• 29 Jun 2016
  • 4 Min read

Industry round-up: Amazon is the king of product search & AdWords’ Keyword Planner suffers a glitch

This edition of the industry-round up will bring you the latest in the world of digital marketing, including: Amazon outperforming Google as the starting point for product searches, Google AdWords’ Keyword Planner suffering from a widespread technical glitch, and a study finding that 60% of shared Twitter links don’t get any clicks.

Amazon is king of product search

Chess king

A study undertaken by PowerReviews has found that more online shoppers will visit Amazon before searching on Google when it comes to shopping for products. The research surveyed more than 1,000 consumers in the USA to establish that 38% of people visit Amazon first, with Google being the second most visited destination with a 35% share. Brand or retailer websites were further behind with 21% and other e-commerce market places, like eBay and Etsy, were a distant fourth with 6%.

The survey also looked more at the reasons why people had such a preference for visiting Amazon first, with the top selling points being identified as their variety of products, free shipping, and a huge volume of helpful customer reviews. Of the 35% of shoppers who went to Google first, 52% of them clicked on a Google Shopping result and 42% chose an Amazon link.

A glitch on Google AdWords’ Keyword Planner caused confusion for many users

A glitch has been preventing some users from accessing Google AdWords’ Keyword Planner.
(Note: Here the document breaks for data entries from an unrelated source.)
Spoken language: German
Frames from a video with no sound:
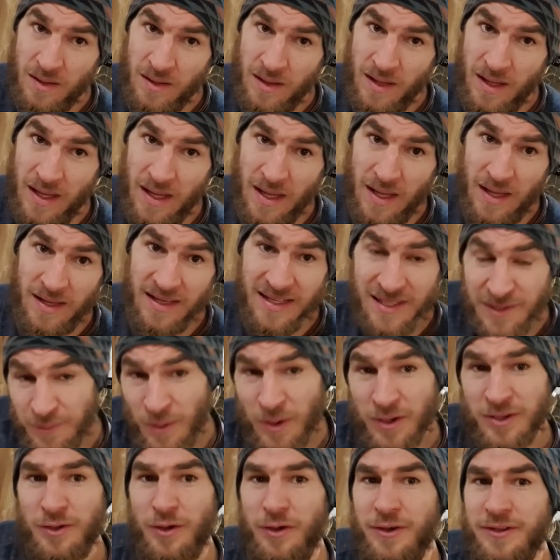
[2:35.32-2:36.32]
äh, ich
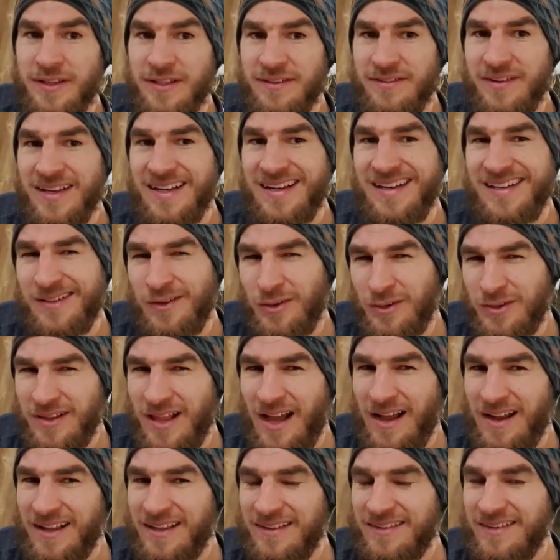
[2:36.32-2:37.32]
möchte heute wirklich noch
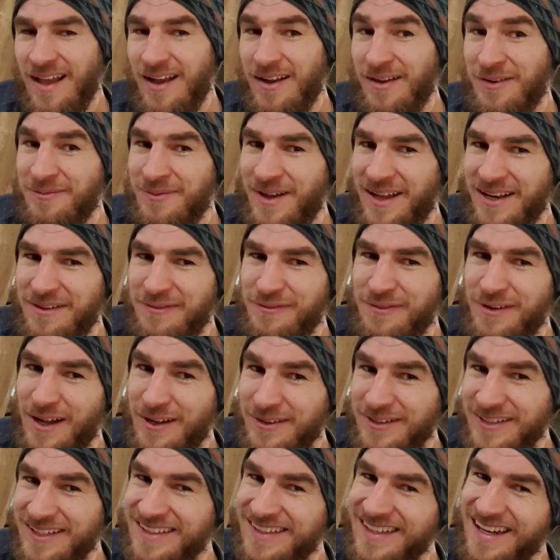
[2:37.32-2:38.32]
Danke sagen. Meine
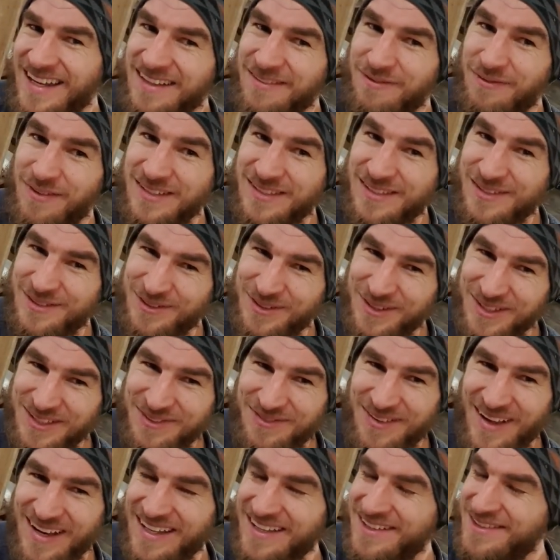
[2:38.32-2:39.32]
Frau, die dreht fast durch,
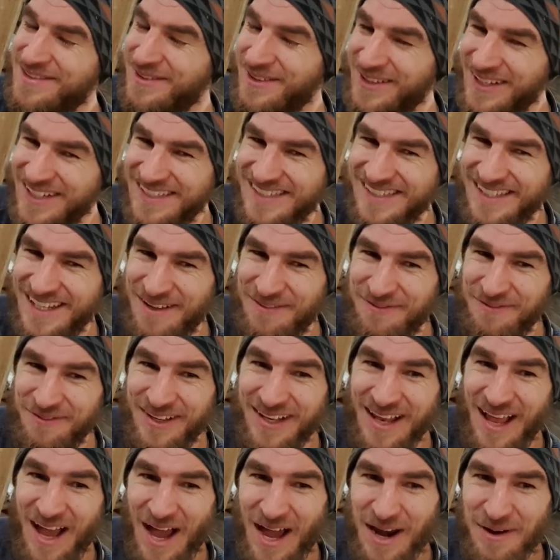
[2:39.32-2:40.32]
weil ich so extrem
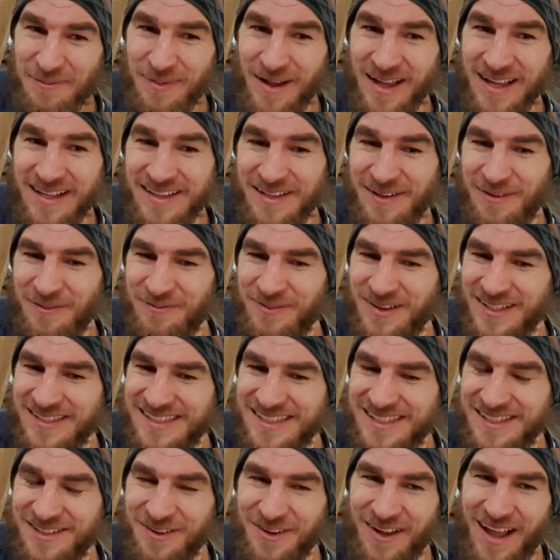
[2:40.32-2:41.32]
viel arbeite und man
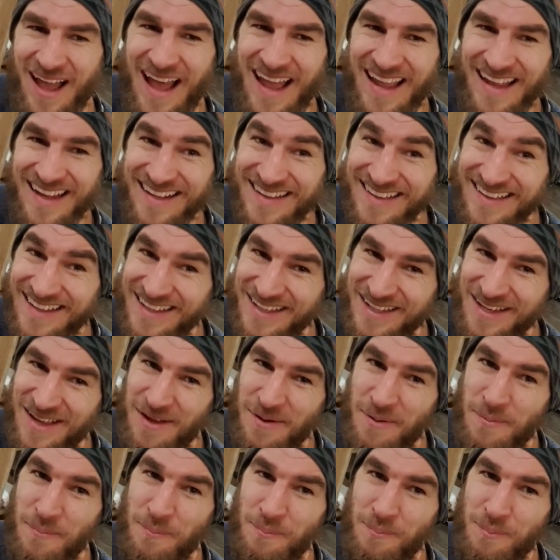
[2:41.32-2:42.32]
sich doch eigentlich
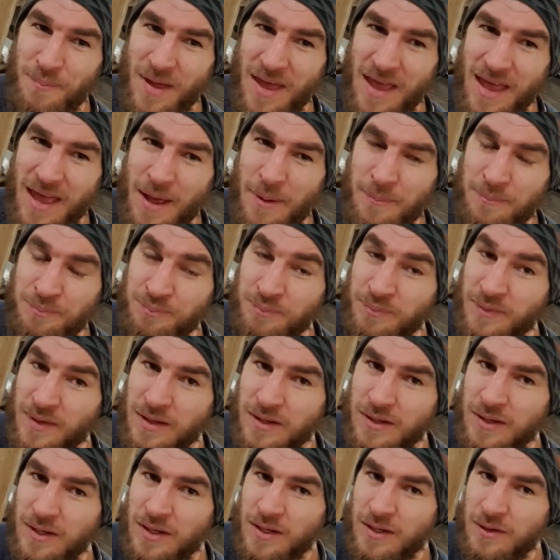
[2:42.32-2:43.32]
ähm,
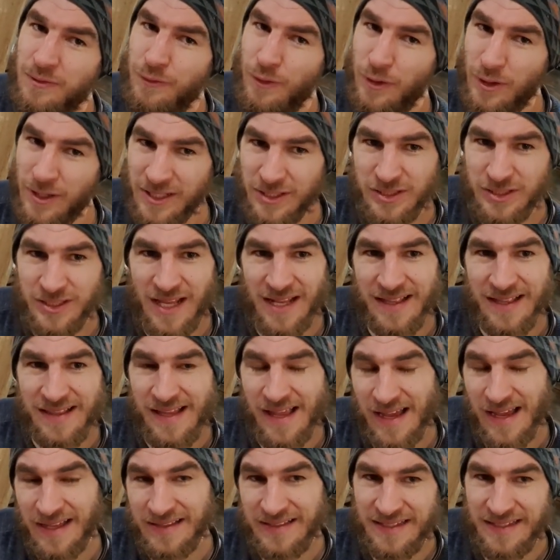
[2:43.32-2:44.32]
vorgestellt
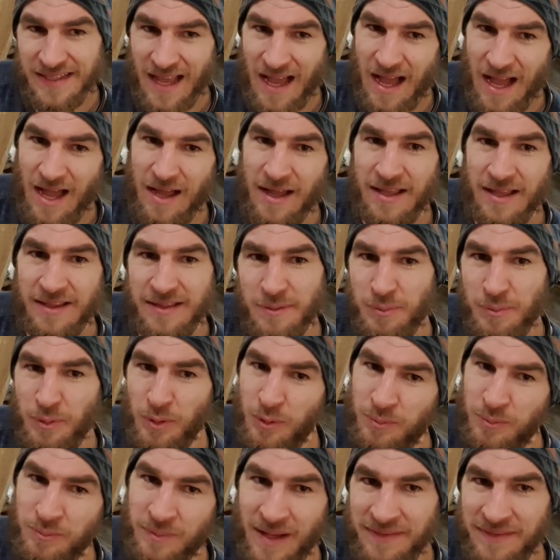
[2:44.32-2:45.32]
hat, ja, der
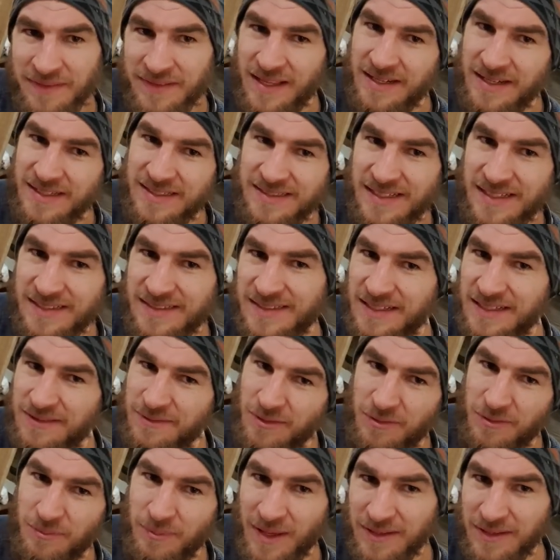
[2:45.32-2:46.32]
Blumenmann, der ist jetzt
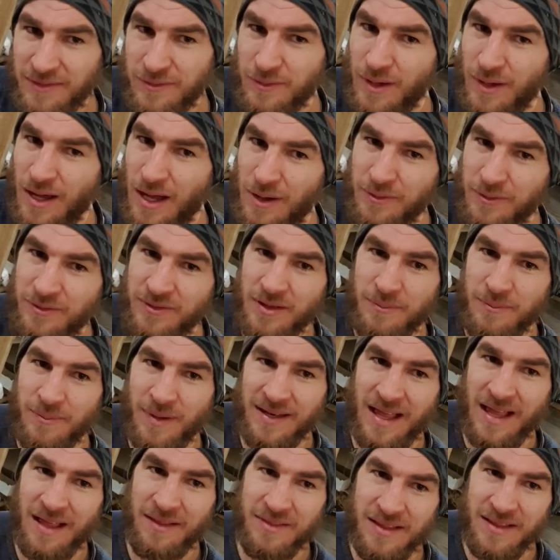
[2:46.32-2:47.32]
etwas mehr zu Hause,
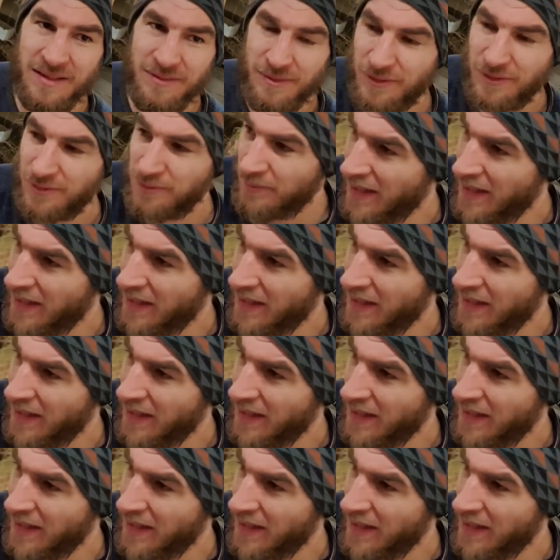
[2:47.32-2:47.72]
man hat etwas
The tool is popular with search marketers who use it for keyword research for advertising and organic search, and this error message has caused confusion among many.

The glitch in question sees a notice appear telling users trying to access the tool ‘To use Keyword Planner, you need to have at least one active campaign’. Previously, AdWords has allowed users without campaigns to use the Planner, as long as they had an AdWords account.
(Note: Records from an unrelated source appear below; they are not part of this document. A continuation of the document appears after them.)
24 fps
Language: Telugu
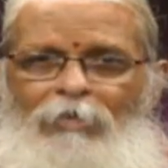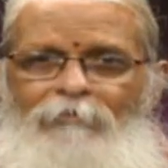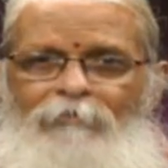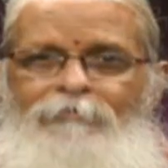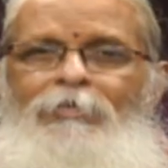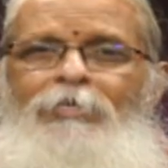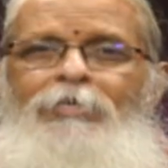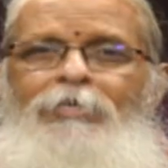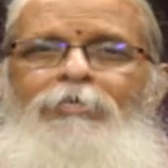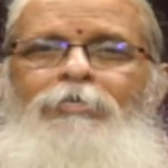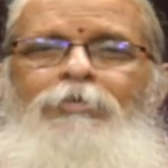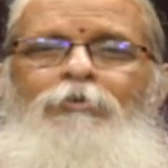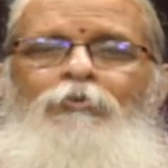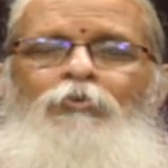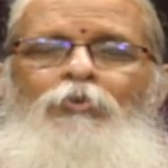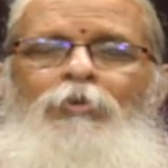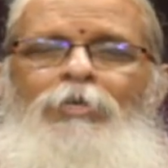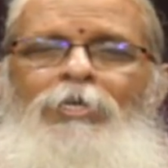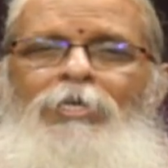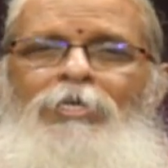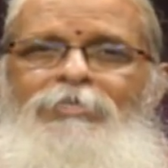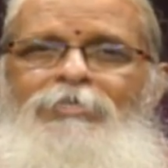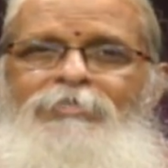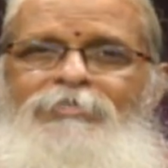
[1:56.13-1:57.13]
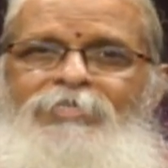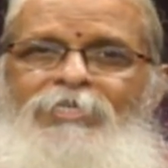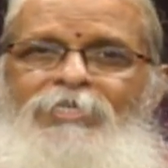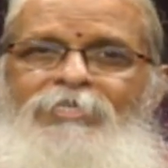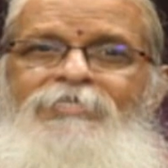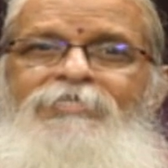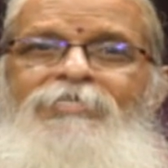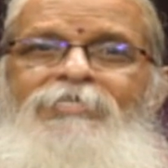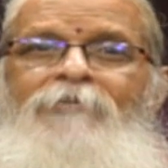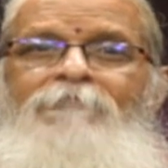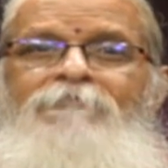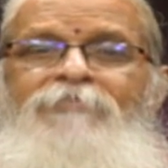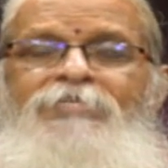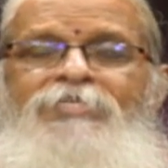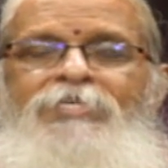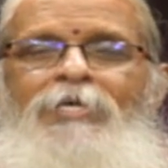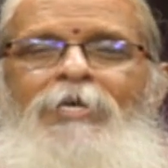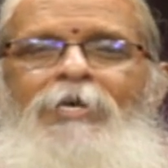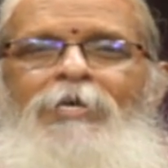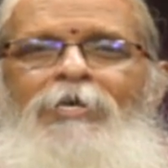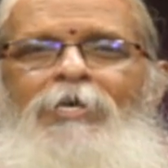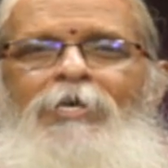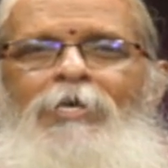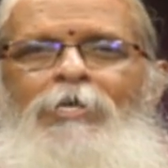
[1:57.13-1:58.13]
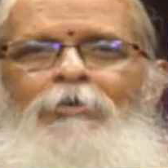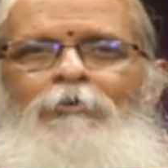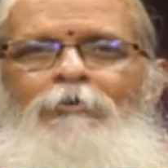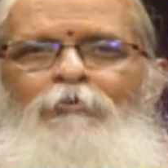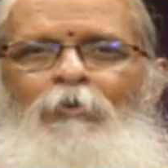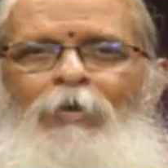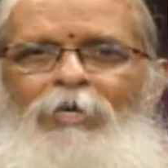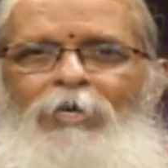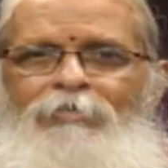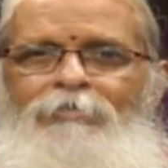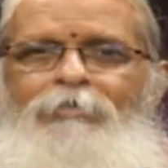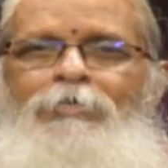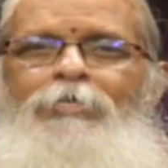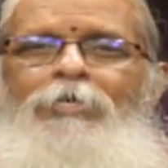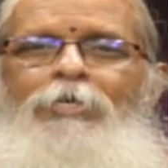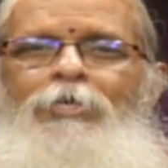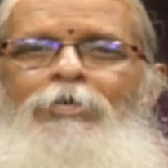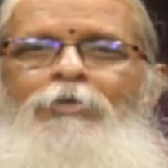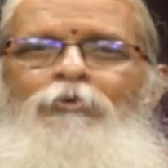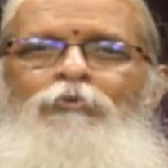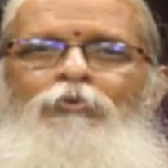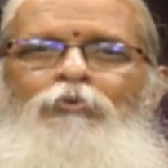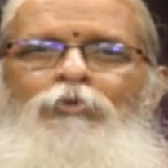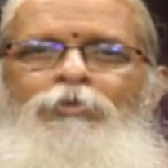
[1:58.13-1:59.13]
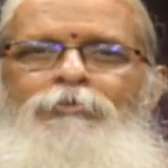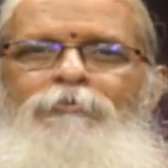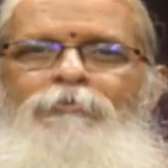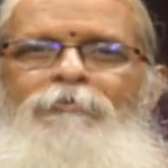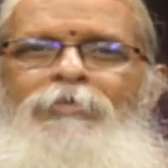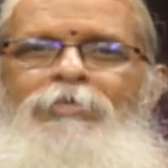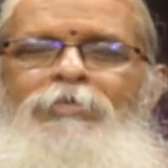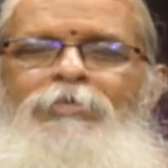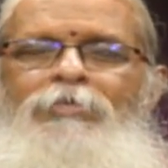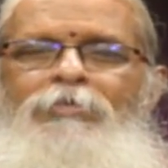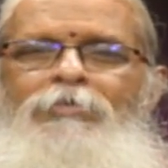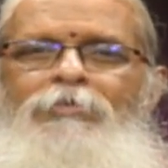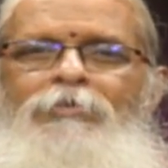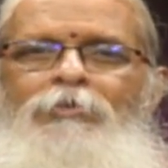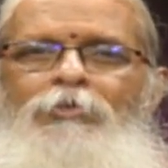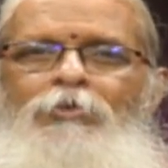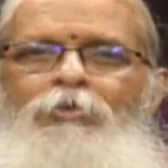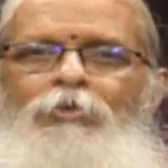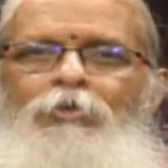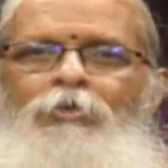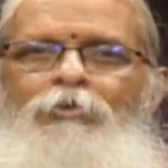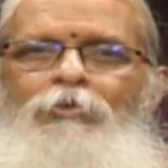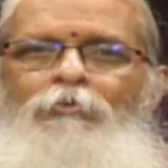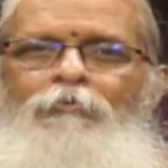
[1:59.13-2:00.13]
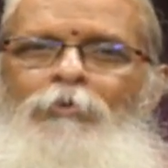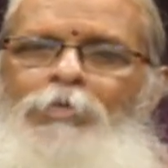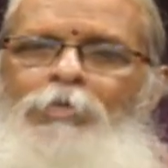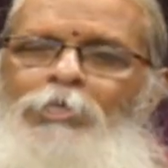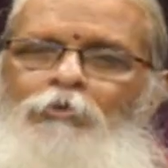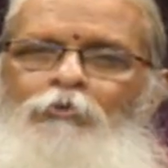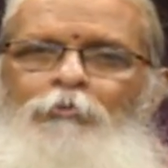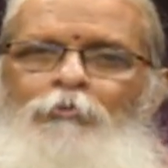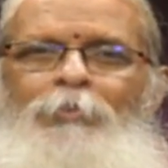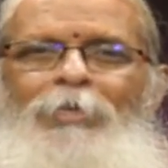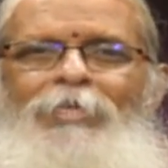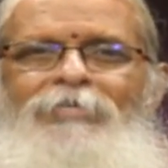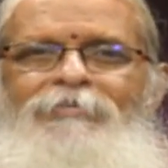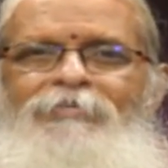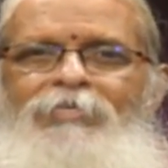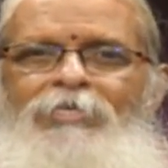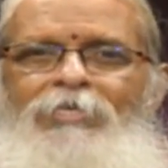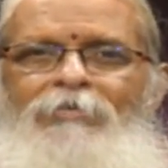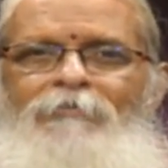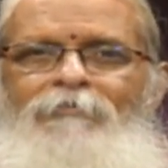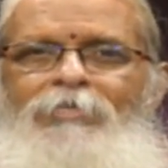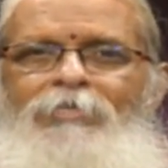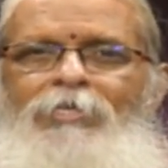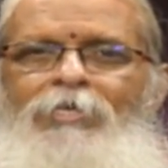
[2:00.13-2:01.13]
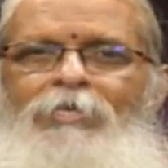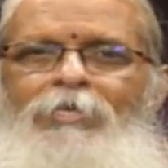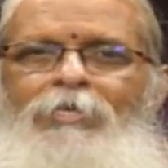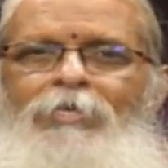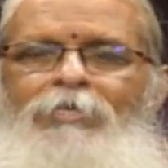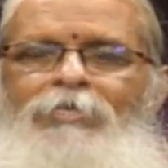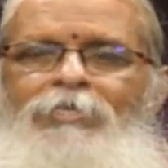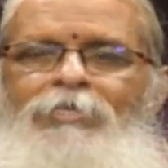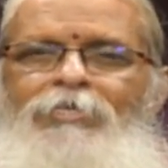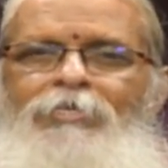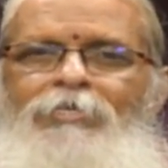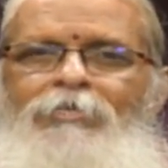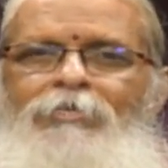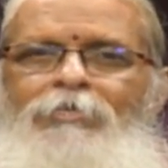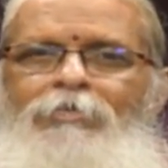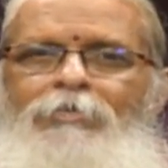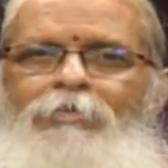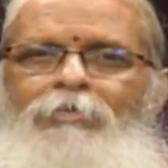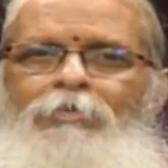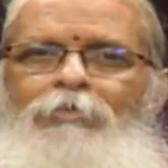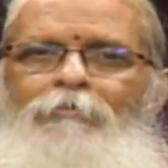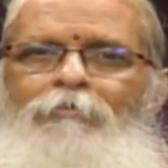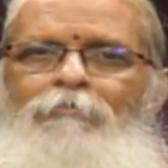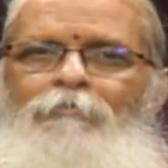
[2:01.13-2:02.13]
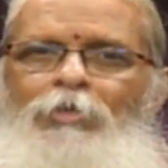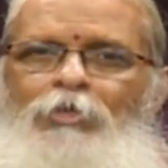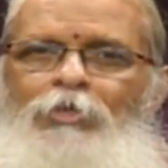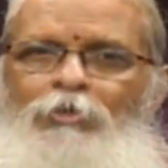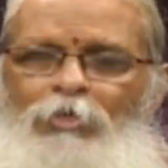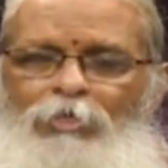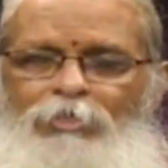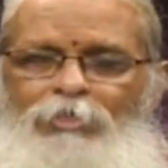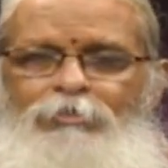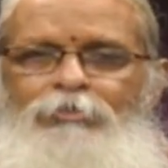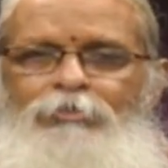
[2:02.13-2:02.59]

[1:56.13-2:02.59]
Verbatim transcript: అందరికీ కూడా సత్సంస్కారాలను అందజేయడం కోసమని ఒక ఉపాసనా విధానాన్ని మనకు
The confusion caused by the error message forced Google to clarify its position on the tool’s usability, with the search giant at first denying that the claims made in the error message were true, before letting users know that the message was being caused by a ‘technical issue’.

The message was even appearing for those users who actually had an active campaign, so it seems that users were affected universally, no matter whether they had a campaign or not.
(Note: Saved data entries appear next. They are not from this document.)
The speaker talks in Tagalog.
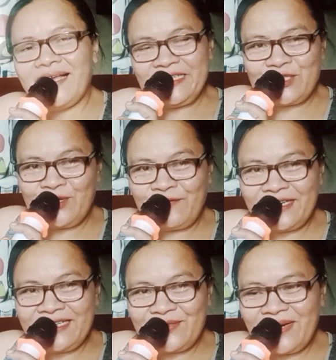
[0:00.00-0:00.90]
Don't
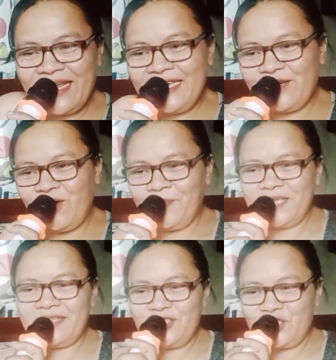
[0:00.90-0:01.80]
forget to like,
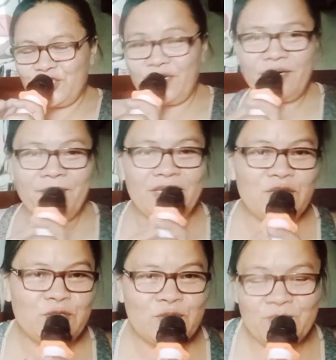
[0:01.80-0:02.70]
comment, and share my
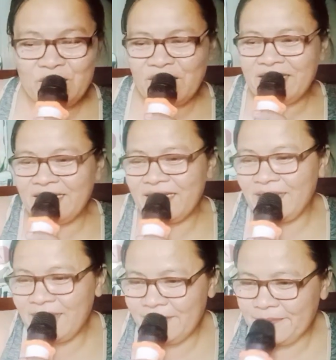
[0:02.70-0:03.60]
YouTube channel.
Google indicated their technical team were working on it, and as of Tuesday, it seems the glitch has been fixed for most users.

University study finds that 59% of links shared on Twitter don’t get any clicks

Man with a megaphone

Ever wondered why no one is interested in the links that you share on Twitter? A study by Columbia University and the French National institute into ‘What and who gets read on Twitter?’ has found that 59% of links shared on the site don’t actually get any clicks at all.

The study investigated data from visits to five major news websites logged over a one-month period, totalling around 2.8 million link shares on Twitter. It found that the majority of these shared pages are never clicked, including by those that post them, leaving masses of links that never have any interaction all over the social media network.

It also found that most links on Twitter were generated by big stories that made-up 9% of the shared links, but accounted for 90% of page clicks.

Study co-author Arnaud Legout said: “People are more willing to share an article than read it. This is typical of modern information consumption. People form an opinion based on a summary, or summary of summaries, without making the effort to go deeper.”